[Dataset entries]
- - - -

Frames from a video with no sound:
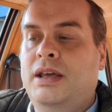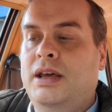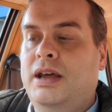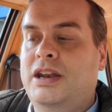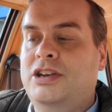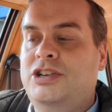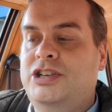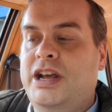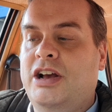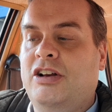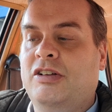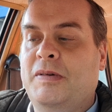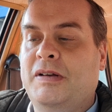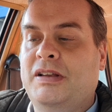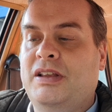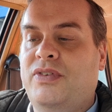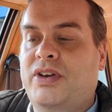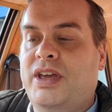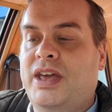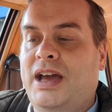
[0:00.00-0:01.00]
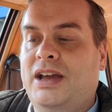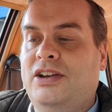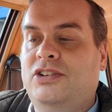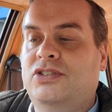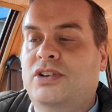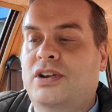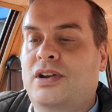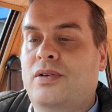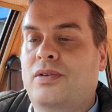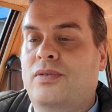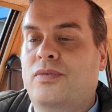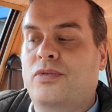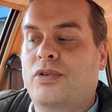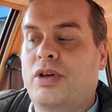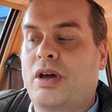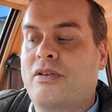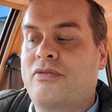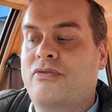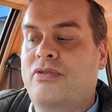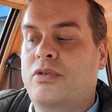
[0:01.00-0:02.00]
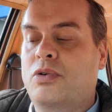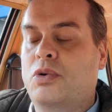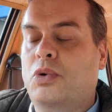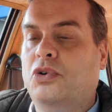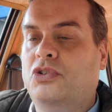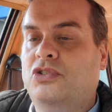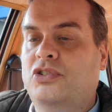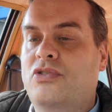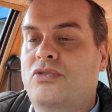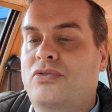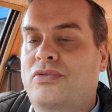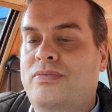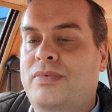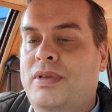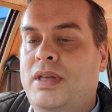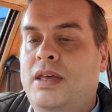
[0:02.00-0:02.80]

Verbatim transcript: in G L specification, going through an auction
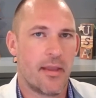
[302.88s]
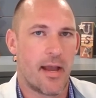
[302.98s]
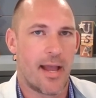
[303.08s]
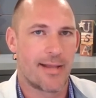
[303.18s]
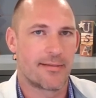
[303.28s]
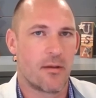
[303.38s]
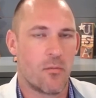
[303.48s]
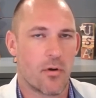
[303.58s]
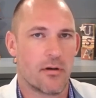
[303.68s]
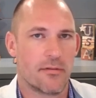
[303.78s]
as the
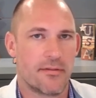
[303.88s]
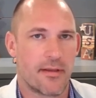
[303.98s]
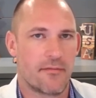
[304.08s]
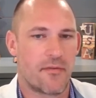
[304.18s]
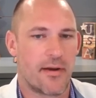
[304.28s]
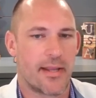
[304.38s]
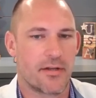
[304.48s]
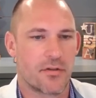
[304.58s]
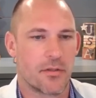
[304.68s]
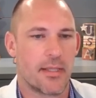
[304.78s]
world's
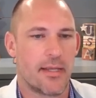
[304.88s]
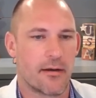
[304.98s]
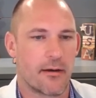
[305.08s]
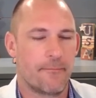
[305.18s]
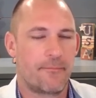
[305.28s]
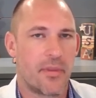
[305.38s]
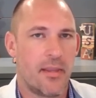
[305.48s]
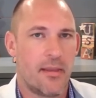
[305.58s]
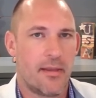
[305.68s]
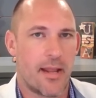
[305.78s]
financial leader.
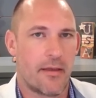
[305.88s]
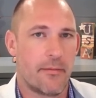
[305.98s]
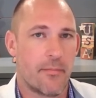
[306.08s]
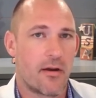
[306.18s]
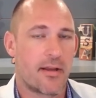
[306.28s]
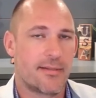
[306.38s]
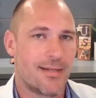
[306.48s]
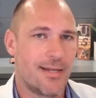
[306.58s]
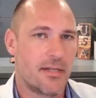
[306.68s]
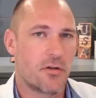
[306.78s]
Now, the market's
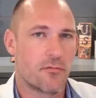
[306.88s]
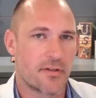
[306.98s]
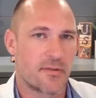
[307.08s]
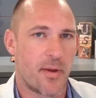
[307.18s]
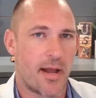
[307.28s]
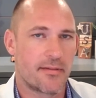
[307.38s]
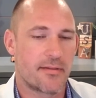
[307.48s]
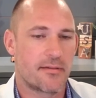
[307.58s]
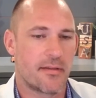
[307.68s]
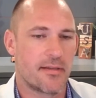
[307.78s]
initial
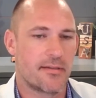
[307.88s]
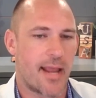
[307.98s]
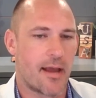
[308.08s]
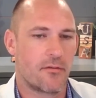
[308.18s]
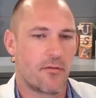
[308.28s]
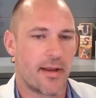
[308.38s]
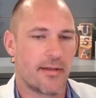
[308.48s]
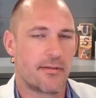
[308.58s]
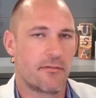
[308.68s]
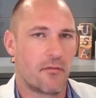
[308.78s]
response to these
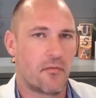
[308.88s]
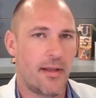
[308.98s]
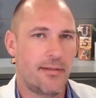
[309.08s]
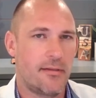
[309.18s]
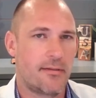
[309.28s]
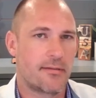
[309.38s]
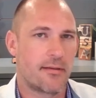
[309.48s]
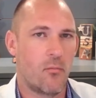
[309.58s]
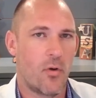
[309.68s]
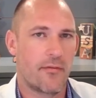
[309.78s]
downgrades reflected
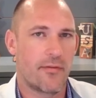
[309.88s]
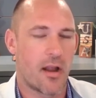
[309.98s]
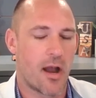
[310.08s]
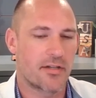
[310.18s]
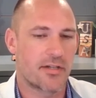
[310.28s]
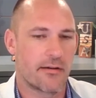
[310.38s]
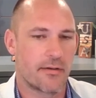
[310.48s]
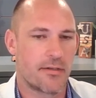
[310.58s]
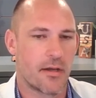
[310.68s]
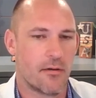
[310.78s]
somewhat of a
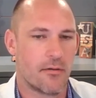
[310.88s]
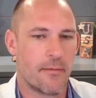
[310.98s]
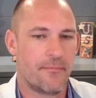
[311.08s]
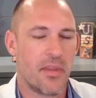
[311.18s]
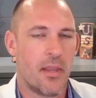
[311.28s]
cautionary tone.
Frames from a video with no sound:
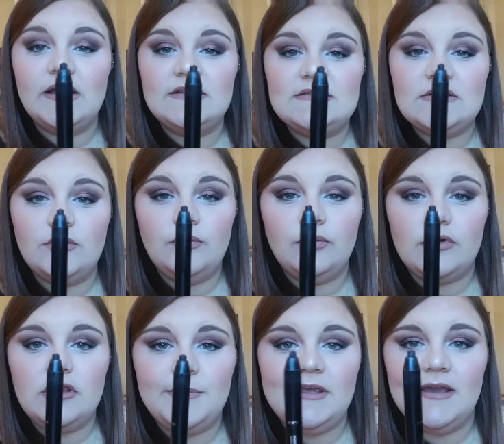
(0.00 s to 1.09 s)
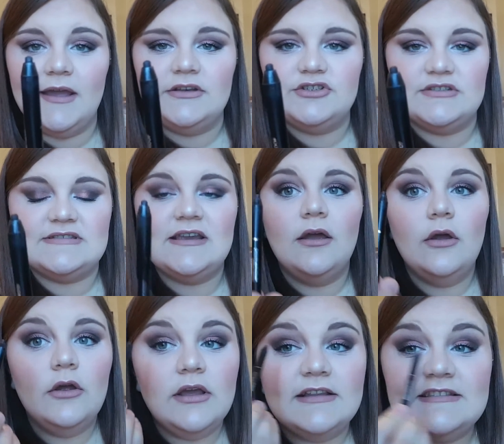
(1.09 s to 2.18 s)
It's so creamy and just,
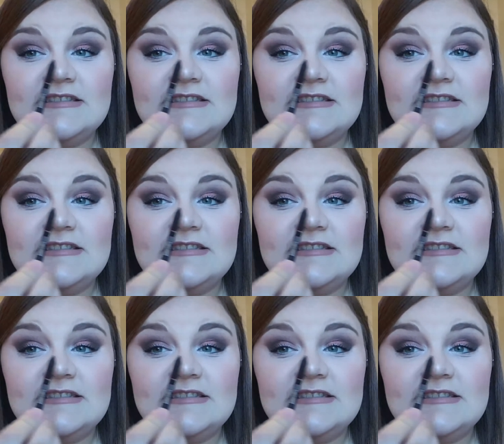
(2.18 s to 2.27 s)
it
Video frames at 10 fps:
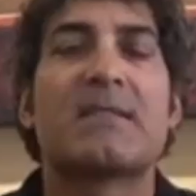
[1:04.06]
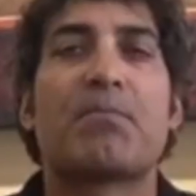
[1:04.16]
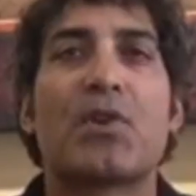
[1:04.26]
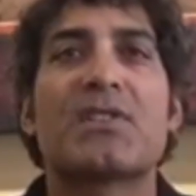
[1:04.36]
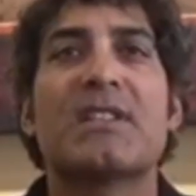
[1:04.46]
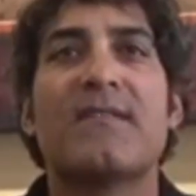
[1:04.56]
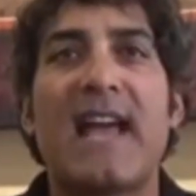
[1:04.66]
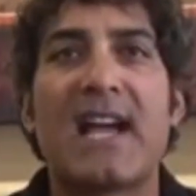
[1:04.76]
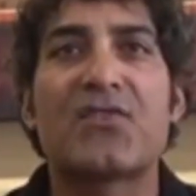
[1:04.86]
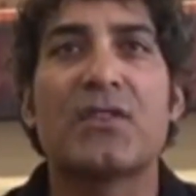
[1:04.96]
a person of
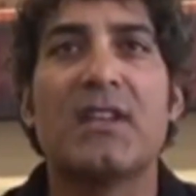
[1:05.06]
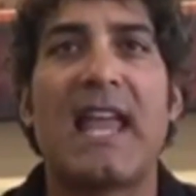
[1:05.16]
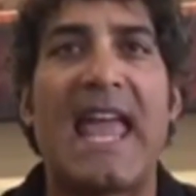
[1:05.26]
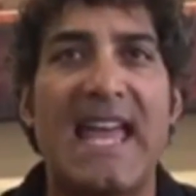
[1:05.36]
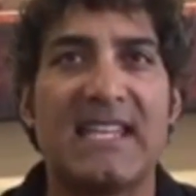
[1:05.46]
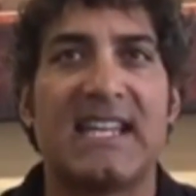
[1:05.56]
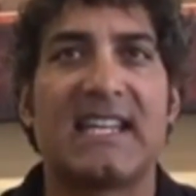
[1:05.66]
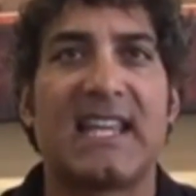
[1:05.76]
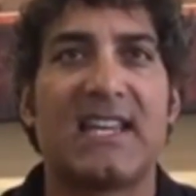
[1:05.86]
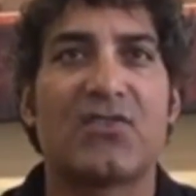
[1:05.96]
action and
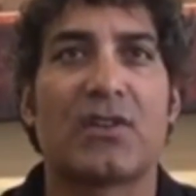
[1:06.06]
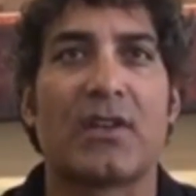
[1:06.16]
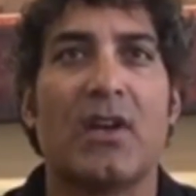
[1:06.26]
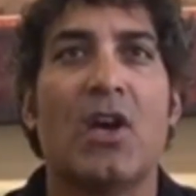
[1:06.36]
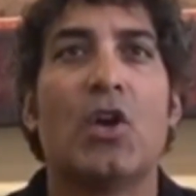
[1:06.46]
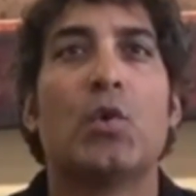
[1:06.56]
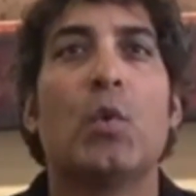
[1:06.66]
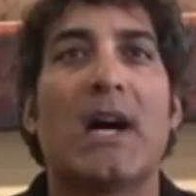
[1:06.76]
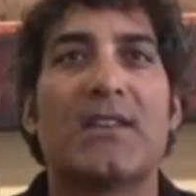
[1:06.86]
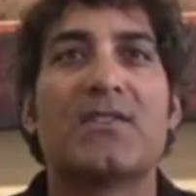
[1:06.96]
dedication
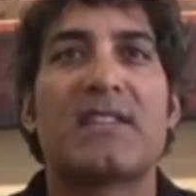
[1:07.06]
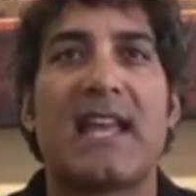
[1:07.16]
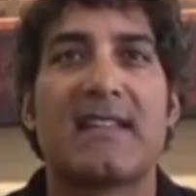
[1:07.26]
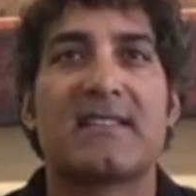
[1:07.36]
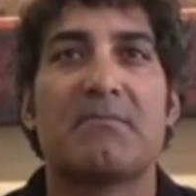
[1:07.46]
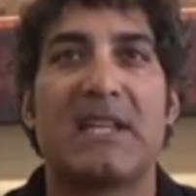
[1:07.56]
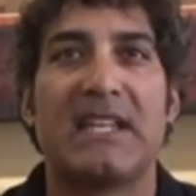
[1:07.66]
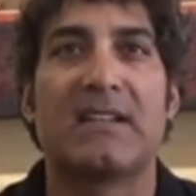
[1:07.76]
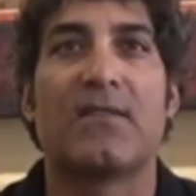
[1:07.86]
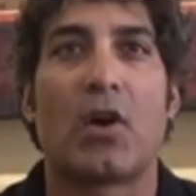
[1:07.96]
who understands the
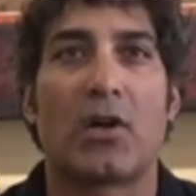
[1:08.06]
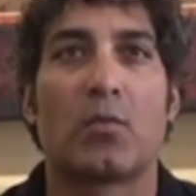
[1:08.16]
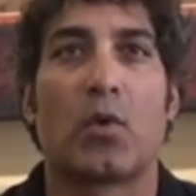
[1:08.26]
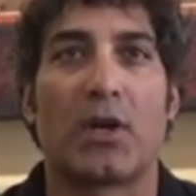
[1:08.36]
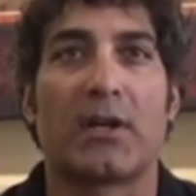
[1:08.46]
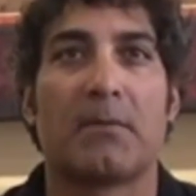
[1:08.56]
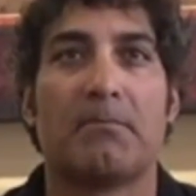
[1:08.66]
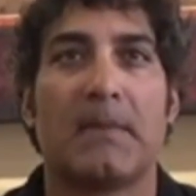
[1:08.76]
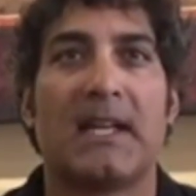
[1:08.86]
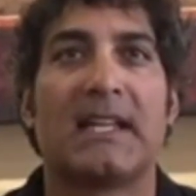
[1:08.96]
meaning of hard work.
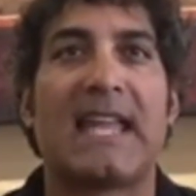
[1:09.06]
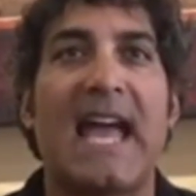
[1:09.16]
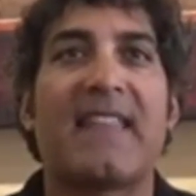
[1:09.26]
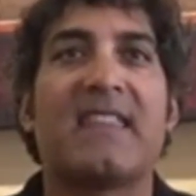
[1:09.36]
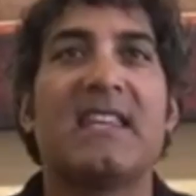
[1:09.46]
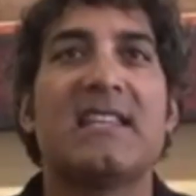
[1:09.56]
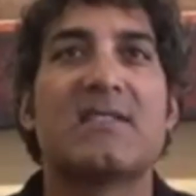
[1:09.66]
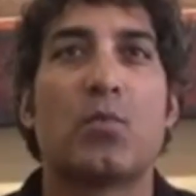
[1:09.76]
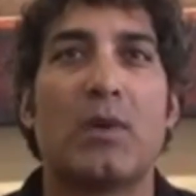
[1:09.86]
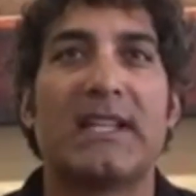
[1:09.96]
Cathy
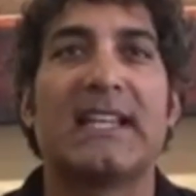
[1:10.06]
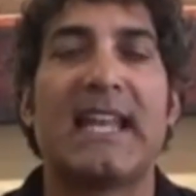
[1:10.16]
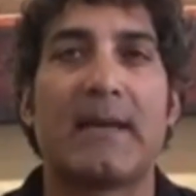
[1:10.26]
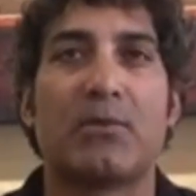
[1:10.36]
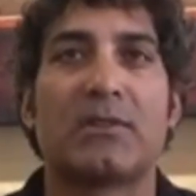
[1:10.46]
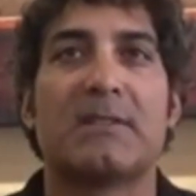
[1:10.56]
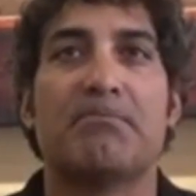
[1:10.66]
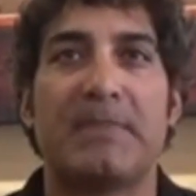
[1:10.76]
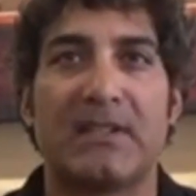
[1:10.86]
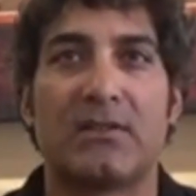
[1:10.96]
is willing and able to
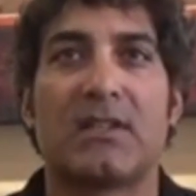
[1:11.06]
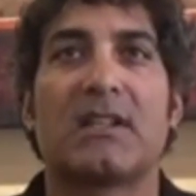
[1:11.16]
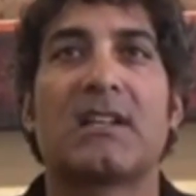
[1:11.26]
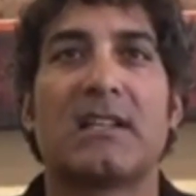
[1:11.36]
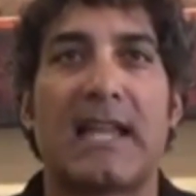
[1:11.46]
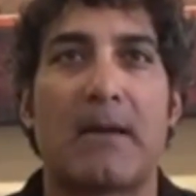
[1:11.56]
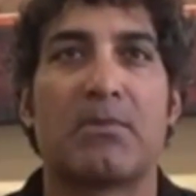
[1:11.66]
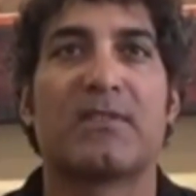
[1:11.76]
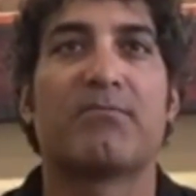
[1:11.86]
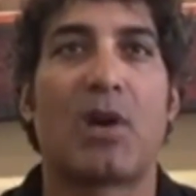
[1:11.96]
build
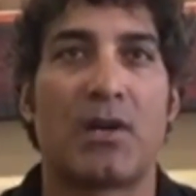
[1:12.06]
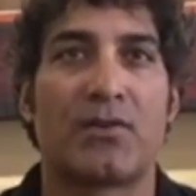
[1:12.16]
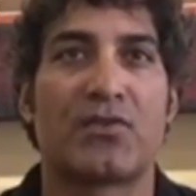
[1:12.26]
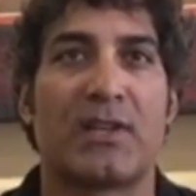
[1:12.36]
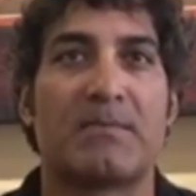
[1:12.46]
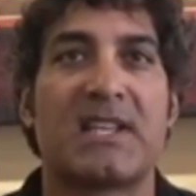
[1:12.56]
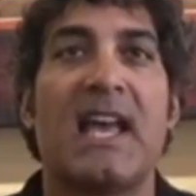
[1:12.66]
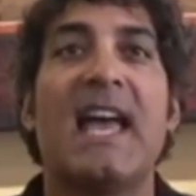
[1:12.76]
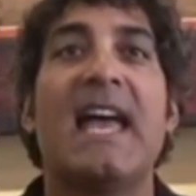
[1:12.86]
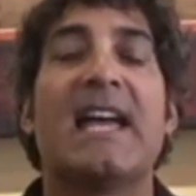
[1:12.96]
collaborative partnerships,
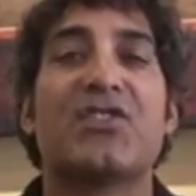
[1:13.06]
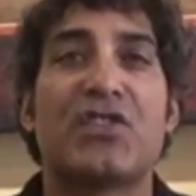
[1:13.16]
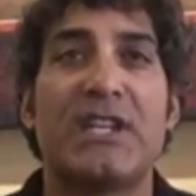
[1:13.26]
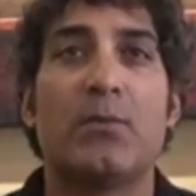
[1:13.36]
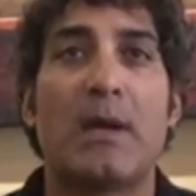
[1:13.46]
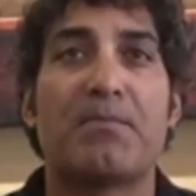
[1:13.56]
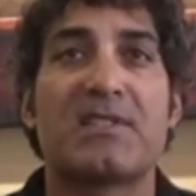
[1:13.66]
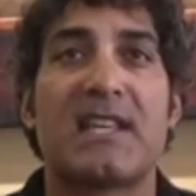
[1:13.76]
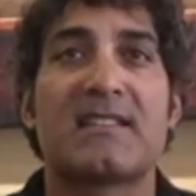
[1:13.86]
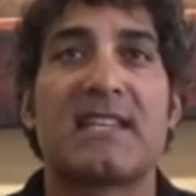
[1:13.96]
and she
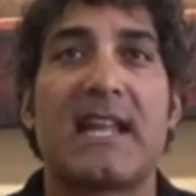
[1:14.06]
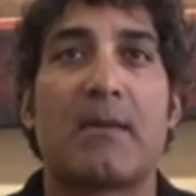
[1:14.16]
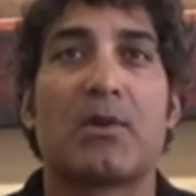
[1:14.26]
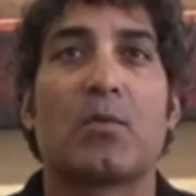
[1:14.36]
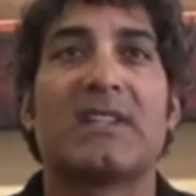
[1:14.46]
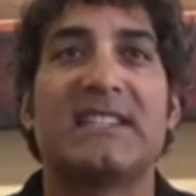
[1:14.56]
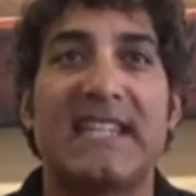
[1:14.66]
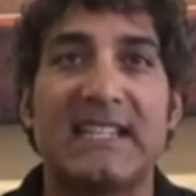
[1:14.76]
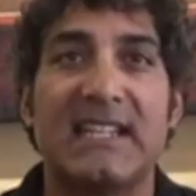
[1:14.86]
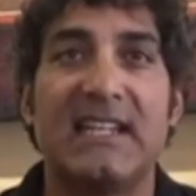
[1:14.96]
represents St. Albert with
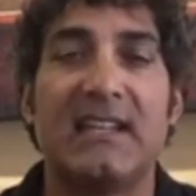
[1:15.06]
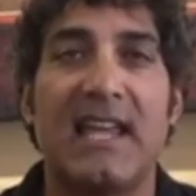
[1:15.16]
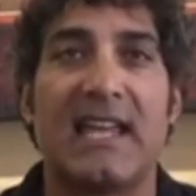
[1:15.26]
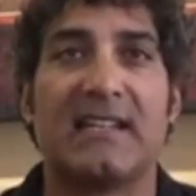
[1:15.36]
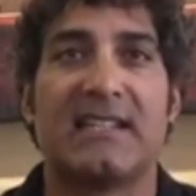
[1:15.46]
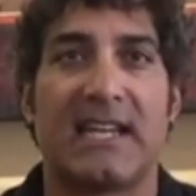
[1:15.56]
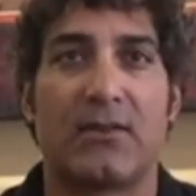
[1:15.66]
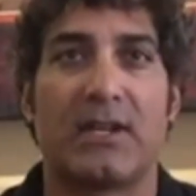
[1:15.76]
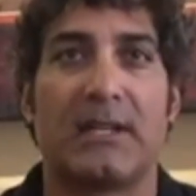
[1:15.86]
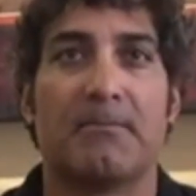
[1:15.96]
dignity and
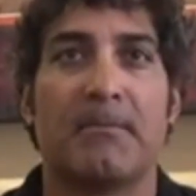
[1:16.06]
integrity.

- - - -

[TO DO] In your copy, exclude the pictures and repeat each entry above exactly.

[WRITTEN RESPONSE]
Frames from a video with no sound:
[0:00.00-0:01.00]
[0:01.00-0:02.00]
[0:02.00-0:02.80]

Verbatim transcript: in G L specification, going through an auction
[302.88s]
[302.98s]
[303.08s]
[303.18s]
[303.28s]
[303.38s]
[303.48s]
[303.58s]
[303.68s]
[303.78s]
as the
[303.88s]
[303.98s]
[304.08s]
[304.18s]
[304.28s]
[304.38s]
[304.48s]
[304.58s]
[304.68s]
[304.78s]
world's
[304.88s]
[304.98s]
[305.08s]
[305.18s]
[305.28s]
[305.38s]
[305.48s]
[305.58s]
[305.68s]
[305.78s]
financial leader.
[305.88s]
[305.98s]
[306.08s]
[306.18s]
[306.28s]
[306.38s]
[306.48s]
[306.58s]
[306.68s]
[306.78s]
Now, the market's
[306.88s]
[306.98s]
[307.08s]
[307.18s]
[307.28s]
[307.38s]
[307.48s]
[307.58s]
[307.68s]
[307.78s]
initial
[307.88s]
[307.98s]
[308.08s]
[308.18s]
[308.28s]
[308.38s]
[308.48s]
[308.58s]
[308.68s]
[308.78s]
response to these
[308.88s]
[308.98s]
[309.08s]
[309.18s]
[309.28s]
[309.38s]
[309.48s]
[309.58s]
[309.68s]
[309.78s]
downgrades reflected
[309.88s]
[309.98s]
[310.08s]
[310.18s]
[310.28s]
[310.38s]
[310.48s]
[310.58s]
[310.68s]
[310.78s]
somewhat of a
[310.88s]
[310.98s]
[311.08s]
[311.18s]
[311.28s]
cautionary tone.
Frames from a video with no sound:
(0.00 s to 1.09 s)
(1.09 s to 2.18 s)
It's so creamy and just,
(2.18 s to 2.27 s)
it
Video frames at 10 fps:
[1:04.06]
[1:04.16]
[1:04.26]
[1:04.36]
[1:04.46]
[1:04.56]
[1:04.66]
[1:04.76]
[1:04.86]
[1:04.96]
a person of
[1:05.06]
[1:05.16]
[1:05.26]
[1:05.36]
[1:05.46]
[1:05.56]
[1:05.66]
[1:05.76]
[1:05.86]
[1:05.96]
action and
[1:06.06]
[1:06.16]
[1:06.26]
[1:06.36]
[1:06.46]
[1:06.56]
[1:06.66]
[1:06.76]
[1:06.86]
[1:06.96]
dedication
[1:07.06]
[1:07.16]
[1:07.26]
[1:07.36]
[1:07.46]
[1:07.56]
[1:07.66]
[1:07.76]
[1:07.86]
[1:07.96]
who understands the
[1:08.06]
[1:08.16]
[1:08.26]
[1:08.36]
[1:08.46]
[1:08.56]
[1:08.66]
[1:08.76]
[1:08.86]
[1:08.96]
meaning of hard work.
[1:09.06]
[1:09.16]
[1:09.26]
[1:09.36]
[1:09.46]
[1:09.56]
[1:09.66]
[1:09.76]
[1:09.86]
[1:09.96]
Cathy
[1:10.06]
[1:10.16]
[1:10.26]
[1:10.36]
[1:10.46]
[1:10.56]
[1:10.66]
[1:10.76]
[1:10.86]
[1:10.96]
is willing and able to
[1:11.06]
[1:11.16]
[1:11.26]
[1:11.36]
[1:11.46]
[1:11.56]
[1:11.66]
[1:11.76]
[1:11.86]
[1:11.96]
build
[1:12.06]
[1:12.16]
[1:12.26]
[1:12.36]
[1:12.46]
[1:12.56]
[1:12.66]
[1:12.76]
[1:12.86]
[1:12.96]
collaborative partnerships,
[1:13.06]
[1:13.16]
[1:13.26]
[1:13.36]
[1:13.46]
[1:13.56]
[1:13.66]
[1:13.76]
[1:13.86]
[1:13.96]
and she
[1:14.06]
[1:14.16]
[1:14.26]
[1:14.36]
[1:14.46]
[1:14.56]
[1:14.66]
[1:14.76]
[1:14.86]
[1:14.96]
represents St. Albert with
[1:15.06]
[1:15.16]
[1:15.26]
[1:15.36]
[1:15.46]
[1:15.56]
[1:15.66]
[1:15.76]
[1:15.86]
[1:15.96]
dignity and
[1:16.06]
integrity.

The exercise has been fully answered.